Wow, what a day in our capital yesterday. Whatever our political affiliation, I think we can all agree that loss of life is bad and that we all want a more prosperous and just America. 

In other news, dad is 5 days past the threshold where there is chance of suddenly crashing when all symptoms had been mild prior. His symptoms were just nausea and loss of appetite. He's recovered some of his appetite, and the doctor has scheduled his next chemo on Jan 15, so a delay of 2 weeks due to COVID. Hoping that isn't a major impact. . . His cough is now back and same with his back pains. 

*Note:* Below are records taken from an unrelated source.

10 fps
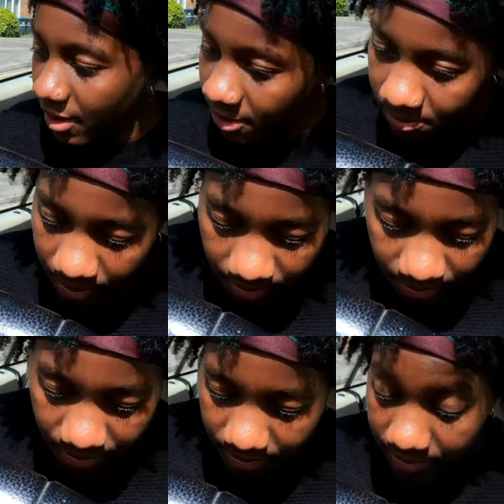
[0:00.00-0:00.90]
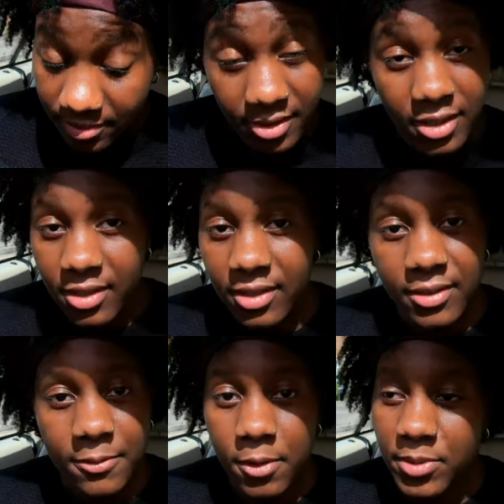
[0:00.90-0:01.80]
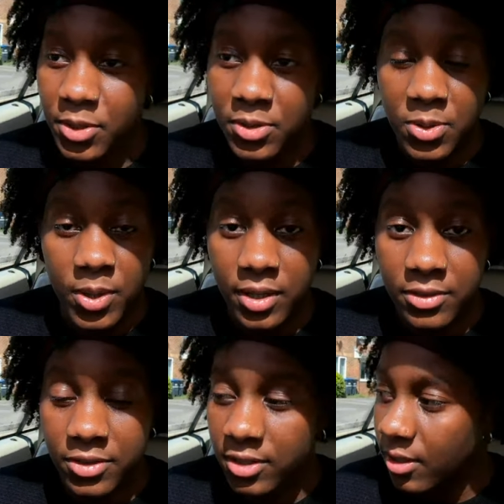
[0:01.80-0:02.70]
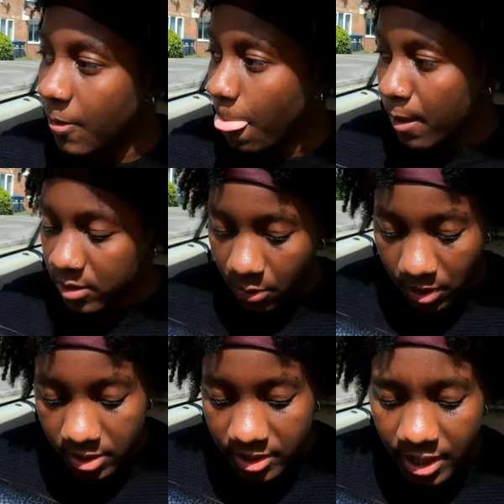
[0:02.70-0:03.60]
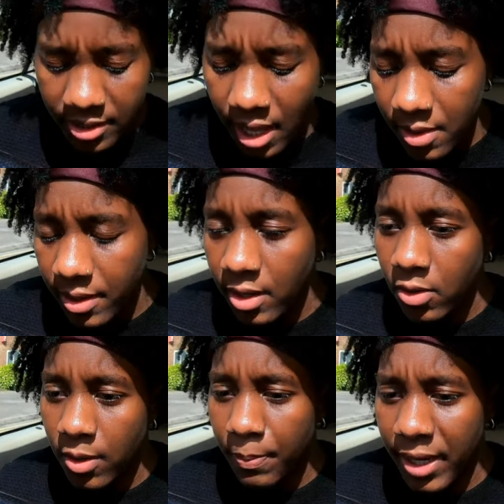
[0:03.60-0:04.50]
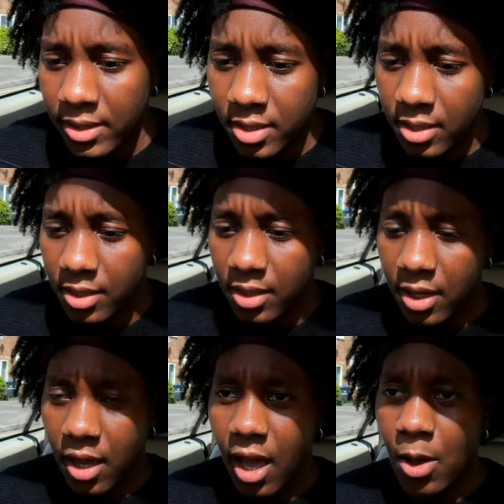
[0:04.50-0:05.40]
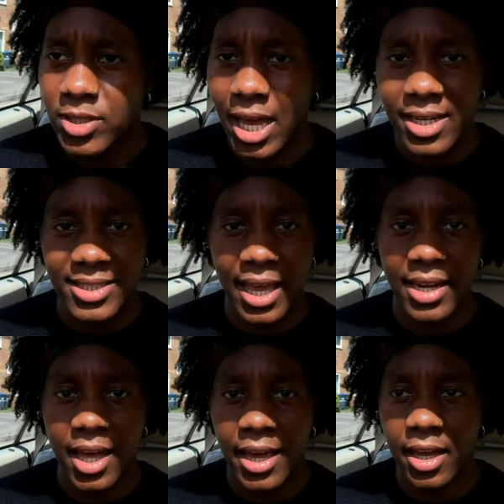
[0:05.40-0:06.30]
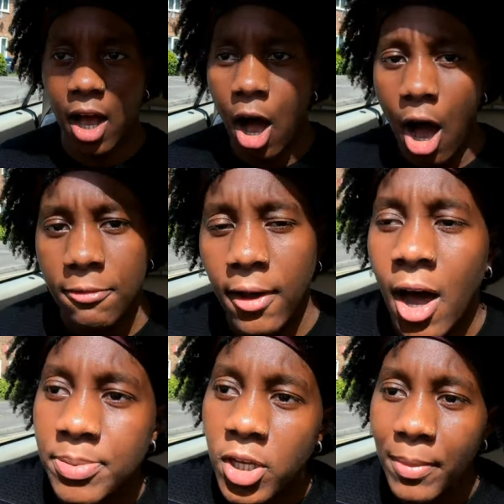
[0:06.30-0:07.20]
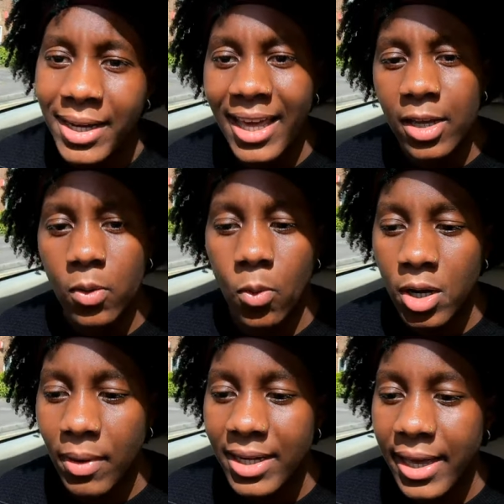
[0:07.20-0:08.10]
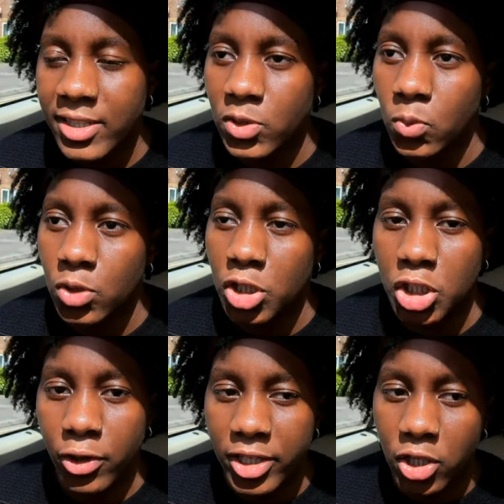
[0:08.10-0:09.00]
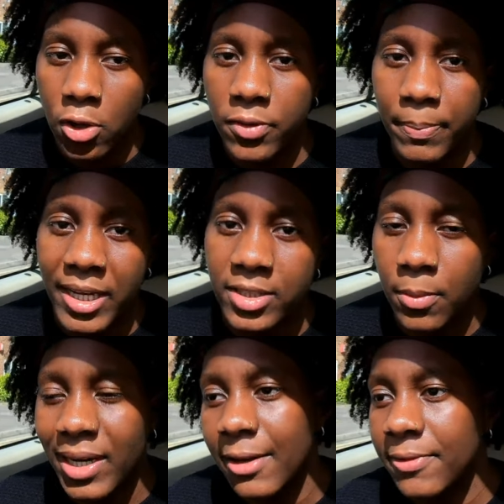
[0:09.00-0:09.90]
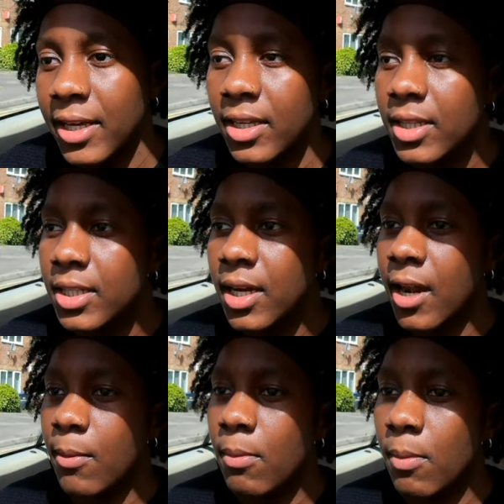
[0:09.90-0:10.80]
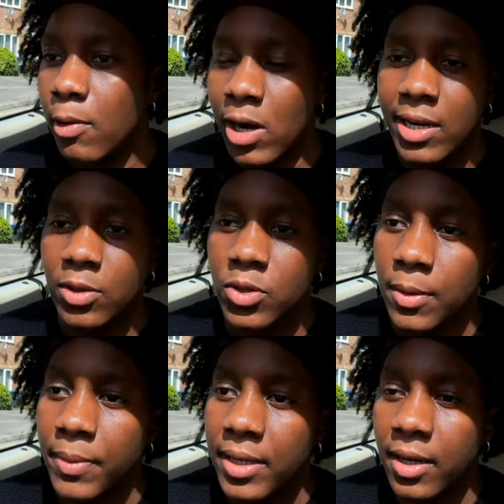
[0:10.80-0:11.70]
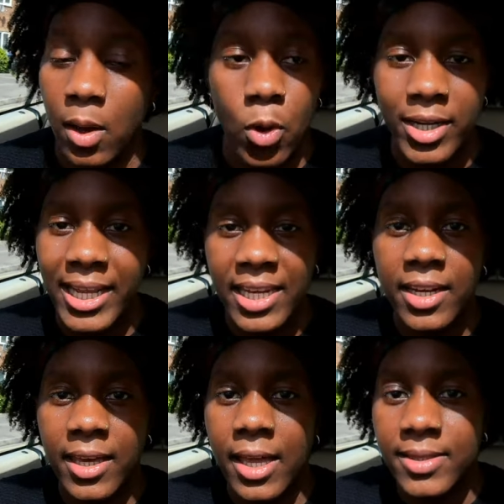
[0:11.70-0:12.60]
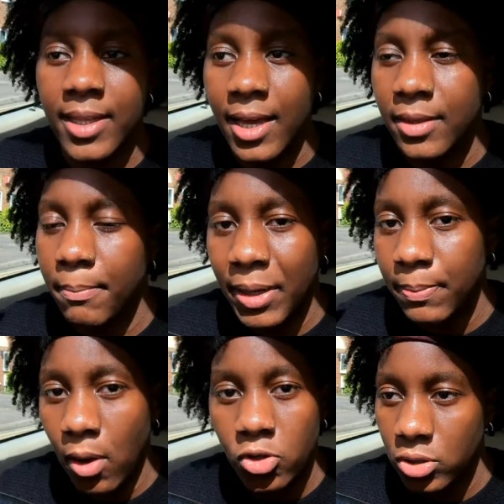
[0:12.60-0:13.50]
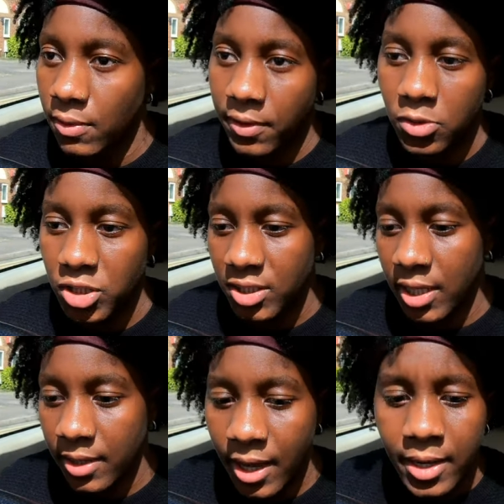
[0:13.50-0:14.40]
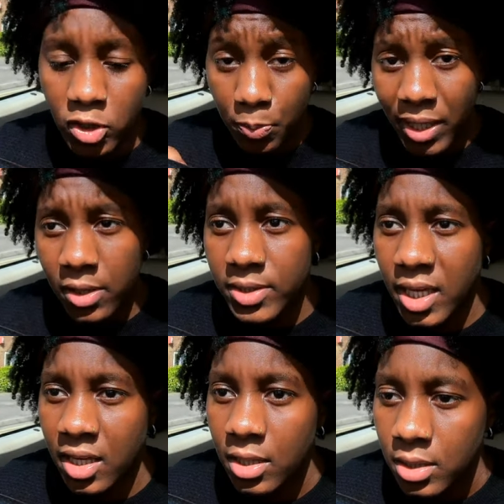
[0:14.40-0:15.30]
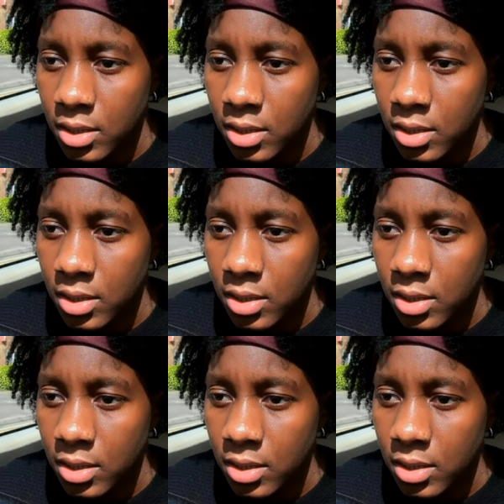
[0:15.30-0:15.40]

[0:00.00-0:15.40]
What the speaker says: Oh, my God. From 0 to 100. So when I was sitting down now on a bed, I was kind of sat, like, half up. So my leg, one of my legs was stretched over the bed, so my left leg. And I remember my right leg was on the bed. And I weren't leaning against, like, the bedpost or nothing. I was just sitting there, and there was pillows there.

Meanwhile, we're asking my aunt in China to get an oncologist opinion on Anlotinib which is approved in China in 2018 but hasn't been submitted for US approval. Our oncologist here is hesitant towards unapproved drugs. However, the remaining medicines all have high toxicities and don't do so well. Anlotinib, according to the Phase 2 and Phase 3 results in China seem to do a bit better (5m vs 3m progression free survival as salvage therapy) and have managable side effects. When it's time to have the conversation, we'll ask our oncologist for her opinion on if we should travel to China as a back-up for when current line stops responding (fingers crossed for current line to work indefinitely). If there are medical reasons, then they would be reasons not to. But, if the reason is purely because the company for some reason isn't requesting FDA approval, I am leaning strongly to recommend going to China for treatment.